PP cooptou sete deputados com dinheiro da Saúde, Átila Lins é um deles, diz IstoÉ - Fato Amazônico


PP cooptou sete deputados com dinheiro da Saúde, Átila Lins é um deles, diz IstoÉ

Campeão de membros envolvidos na Operação Lava Jato, o Partido Progressista (PP), da ex-deputada Rebecca Garcia – que recentemente mudou de nome para Progressistas – usou dinheiro público para estruturar uma operação de cooptação de novos parlamentares, aproveitando-se da janela partidária que se abriu entre 8 de março e 7 de abril (quando deputados podem mudar de legenda sem risco de perder o mandato). No pacote, recursos do Ministério da Saúde e promessa de mais de R$ 2,5 milhões para a campanha de cada candidato. O esquema de “compra” de políticos foi montado pelo presidente nacional do partido, senador Ciro Nogueira (PI), pelo então ministro da Saúde, deputado Ricardo Barros (PR), e pelo deputado Arthur Lira (AL), ex-presidente da Comissão do Orçamento. A informação consta de reportagem da revista IstoÉ deste fim de semana.
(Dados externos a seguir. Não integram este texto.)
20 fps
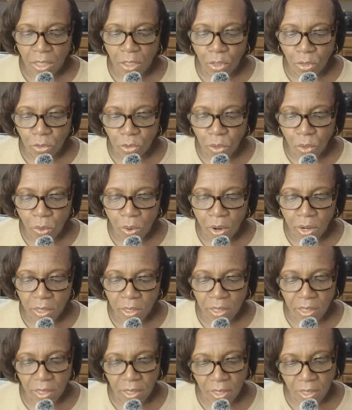The
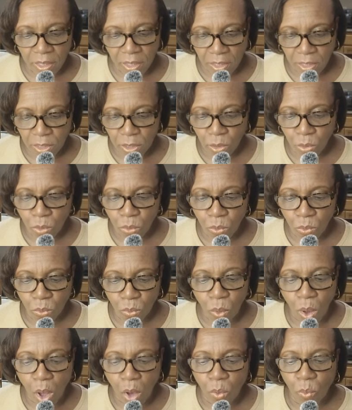Lord is
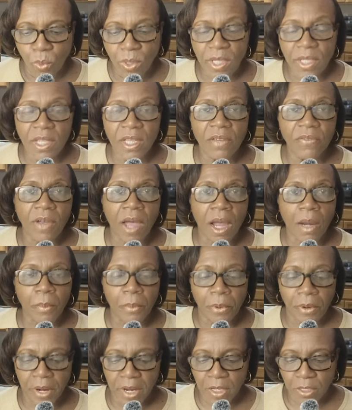who we give our
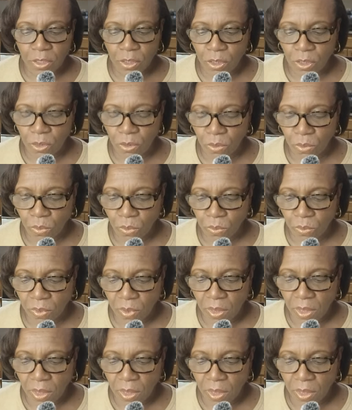praise to.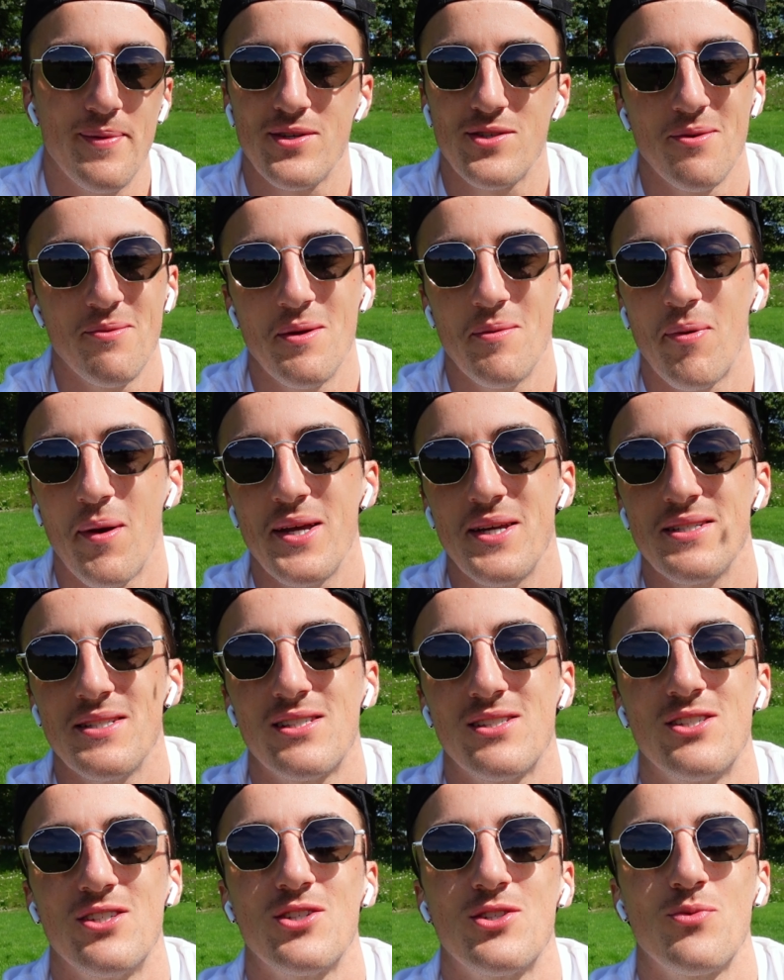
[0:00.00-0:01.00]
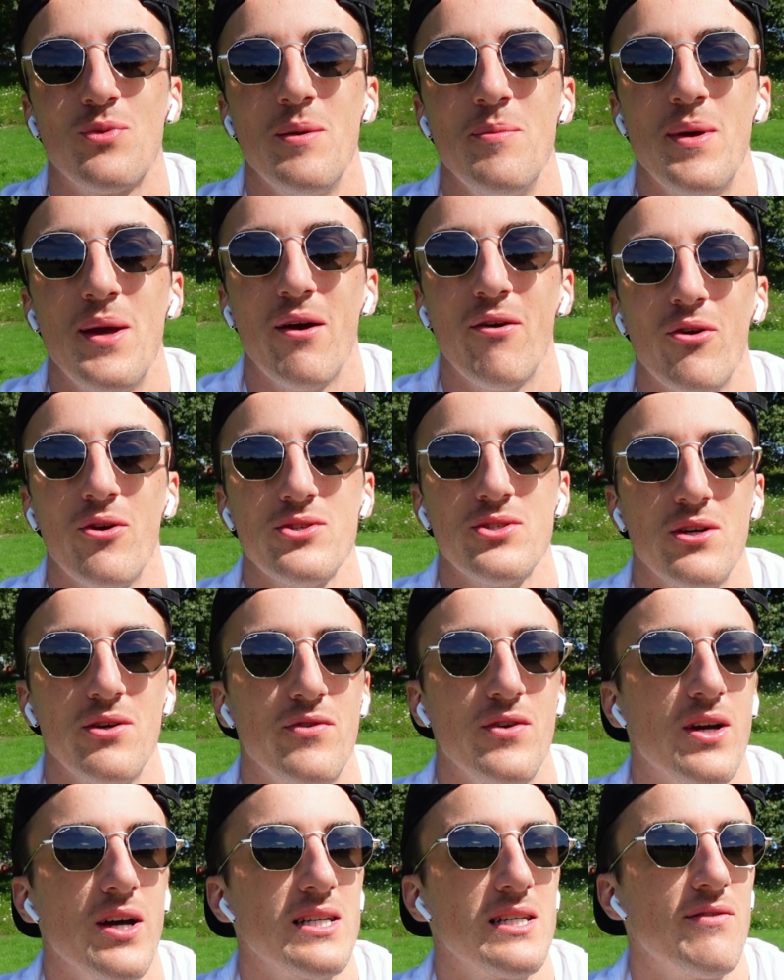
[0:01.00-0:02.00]
There's so many places to swim here in Oslo.
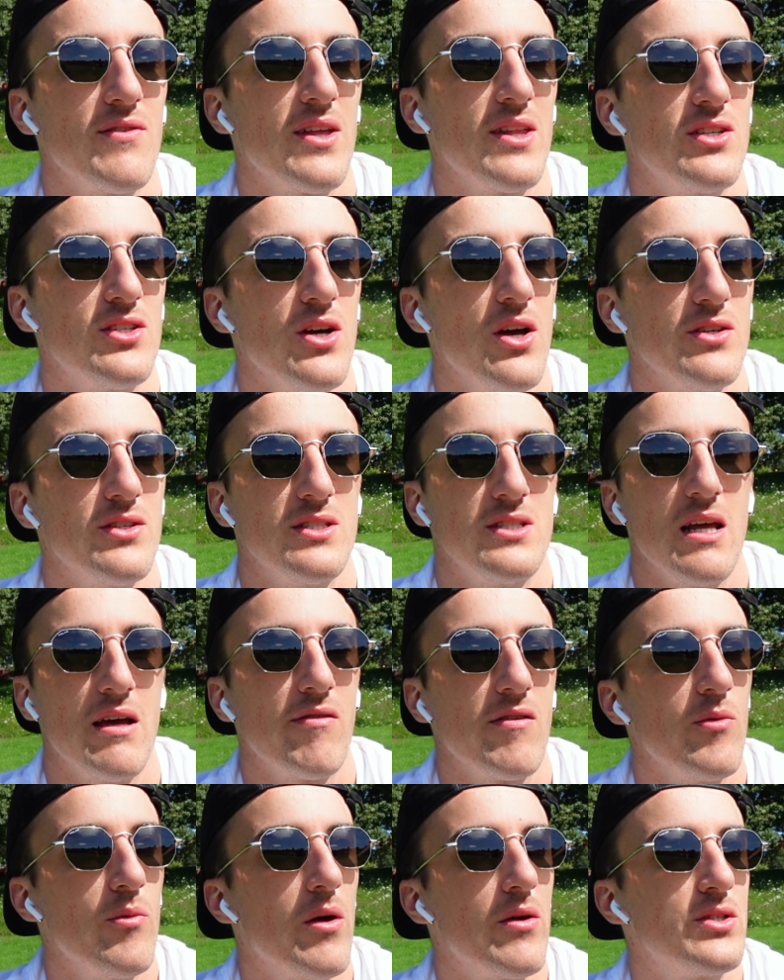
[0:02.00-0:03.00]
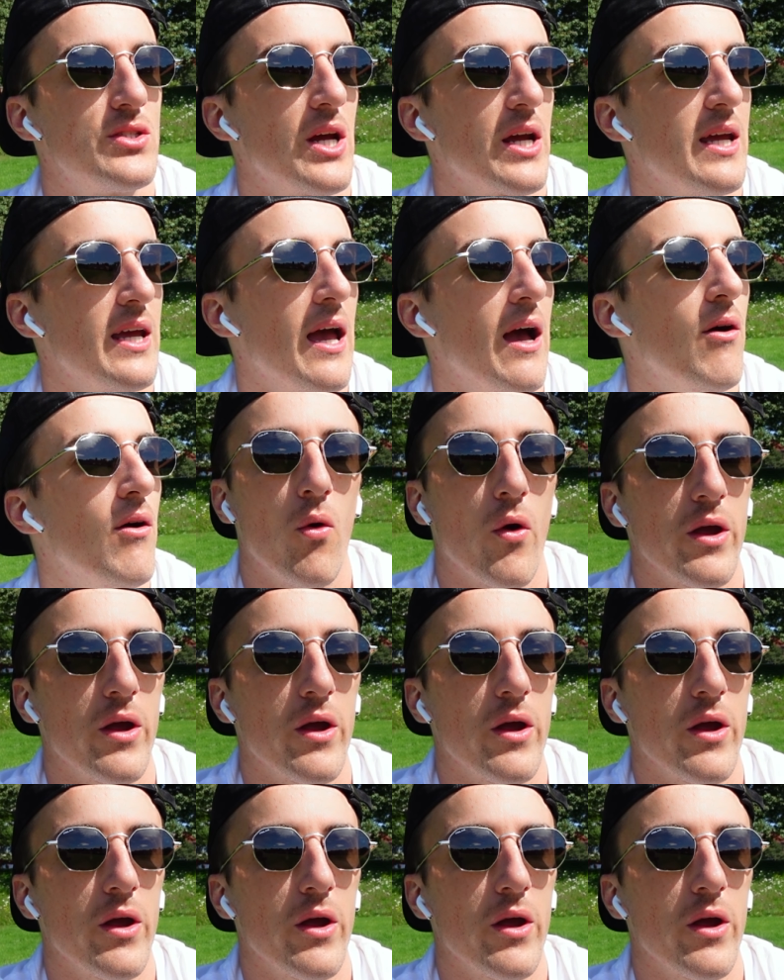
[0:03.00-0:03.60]
If you guys ever get the chance, it's definitely worth checking out.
O deputado Átila Lins, ex-PSD, por exemplo, é dos citados na reportagem da IstoÉ, que diz que ele tem como uma das suas bases eleitorais o município de Fonte Boa. Vizinho, está Tefé, de apenas 62 mil habitantes, onde Átila Lins também atua, que recebeu R$ 3 milhões. O deputado chegou a pedir pessoalmente ao presidente Michel Temer recursos para construir na cidade de Coari um hospital da mulher. Por emendas, Coari recebeu também R$ 3 milhões. Outras cidades da sua base foram beneficiadas: Borba, São Paulo de Olivença e Carauari.

Com o estratagema, o PP conseguiu chegar ao posto de segunda maior bancada da Câmara, com 54 deputados. Antes, o partido sequer ficava entre as cinco mais numerosas bancadas, e hoje só tem menos membros que o PT. Agora, mesmo MDB, PSDB e DEM ficam atrás do Progressistas em número de representantes.

Segundo o texto assinado por Rudolfo Lago e Ary Filgueira, Ciro Nogueira, Ricardo Barros e Arthur Lira armaram a adesão de sete deputados em março, com a abertura da janela partidária. A cooptação se deu com recursos do Fundo Nacional da Saúde (FNS) destinados a municípios que são redutos eleitorais dos deputados a serem conquistados.

Por meio de nota, o Progressistas negou as acusações. Da mesma maneira, a assessoria do hoje deputado Ricardo Barros alega que os recursos de emenda executados coincidem com a liberação anual do orçamento. “Todos os parlamentares foram atendidos com pagamentos de emendas impositivas, independentemente de partido político, visando sempre a melhoria do acesso de serviços à população”, diz trecho da nota.